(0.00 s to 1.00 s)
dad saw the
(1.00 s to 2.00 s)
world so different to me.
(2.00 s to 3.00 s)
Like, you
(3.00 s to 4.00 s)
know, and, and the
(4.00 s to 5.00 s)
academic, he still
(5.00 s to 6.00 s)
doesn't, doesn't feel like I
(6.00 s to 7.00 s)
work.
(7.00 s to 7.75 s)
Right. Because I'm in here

--

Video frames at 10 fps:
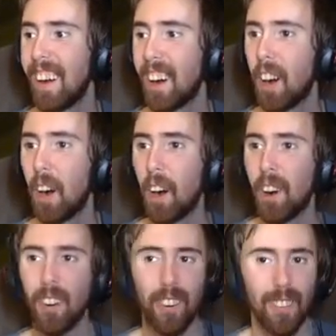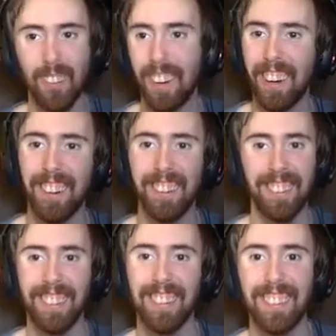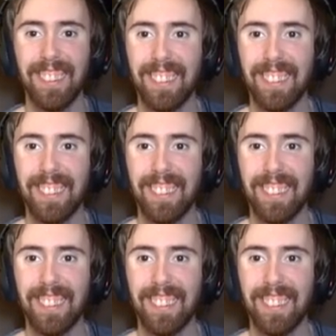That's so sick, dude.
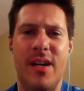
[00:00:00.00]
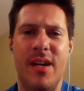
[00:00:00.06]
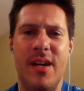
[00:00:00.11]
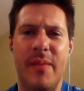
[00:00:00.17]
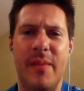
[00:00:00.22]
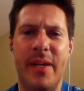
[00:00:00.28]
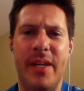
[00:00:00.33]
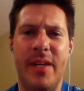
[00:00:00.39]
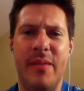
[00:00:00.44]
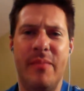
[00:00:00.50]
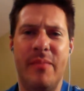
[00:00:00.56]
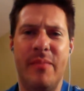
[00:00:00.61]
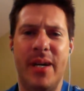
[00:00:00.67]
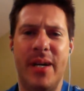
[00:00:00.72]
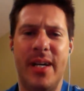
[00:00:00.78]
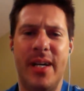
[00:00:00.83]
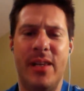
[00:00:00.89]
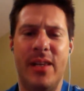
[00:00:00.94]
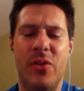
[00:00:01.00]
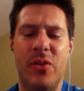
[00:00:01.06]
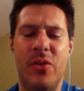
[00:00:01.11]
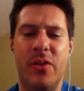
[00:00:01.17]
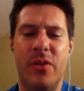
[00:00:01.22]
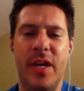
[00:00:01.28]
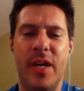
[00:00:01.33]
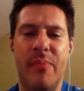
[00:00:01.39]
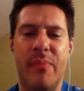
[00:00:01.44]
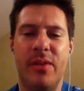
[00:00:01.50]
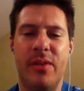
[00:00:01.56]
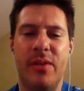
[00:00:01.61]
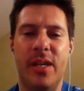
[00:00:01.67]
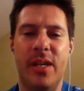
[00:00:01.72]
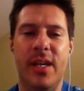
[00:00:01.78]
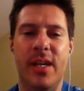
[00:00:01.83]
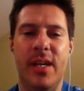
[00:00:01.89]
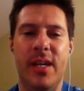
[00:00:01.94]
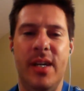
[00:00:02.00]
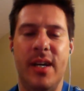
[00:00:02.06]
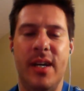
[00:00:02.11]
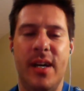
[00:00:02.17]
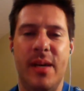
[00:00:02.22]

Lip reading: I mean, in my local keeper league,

**Task goal:**
In the listing above, find the line with "[00:00:00.06]" and the line with "Lip reading: I". Set down both and every line between them, minus the pictures.

**Result of the task:**
[00:00:00.06]
[00:00:00.11]
[00:00:00.17]
[00:00:00.22]
[00:00:00.28]
[00:00:00.33]
[00:00:00.39]
[00:00:00.44]
[00:00:00.50]
[00:00:00.56]
[00:00:00.61]
[00:00:00.67]
[00:00:00.72]
[00:00:00.78]
[00:00:00.83]
[00:00:00.89]
[00:00:00.94]
[00:00:01.00]
[00:00:01.06]
[00:00:01.11]
[00:00:01.17]
[00:00:01.22]
[00:00:01.28]
[00:00:01.33]
[00:00:01.39]
[00:00:01.44]
[00:00:01.50]
[00:00:01.56]
[00:00:01.61]
[00:00:01.67]
[00:00:01.72]
[00:00:01.78]
[00:00:01.83]
[00:00:01.89]
[00:00:01.94]
[00:00:02.00]
[00:00:02.06]
[00:00:02.11]
[00:00:02.17]
[00:00:02.22]

Lip reading: I mean, in my local keeper league,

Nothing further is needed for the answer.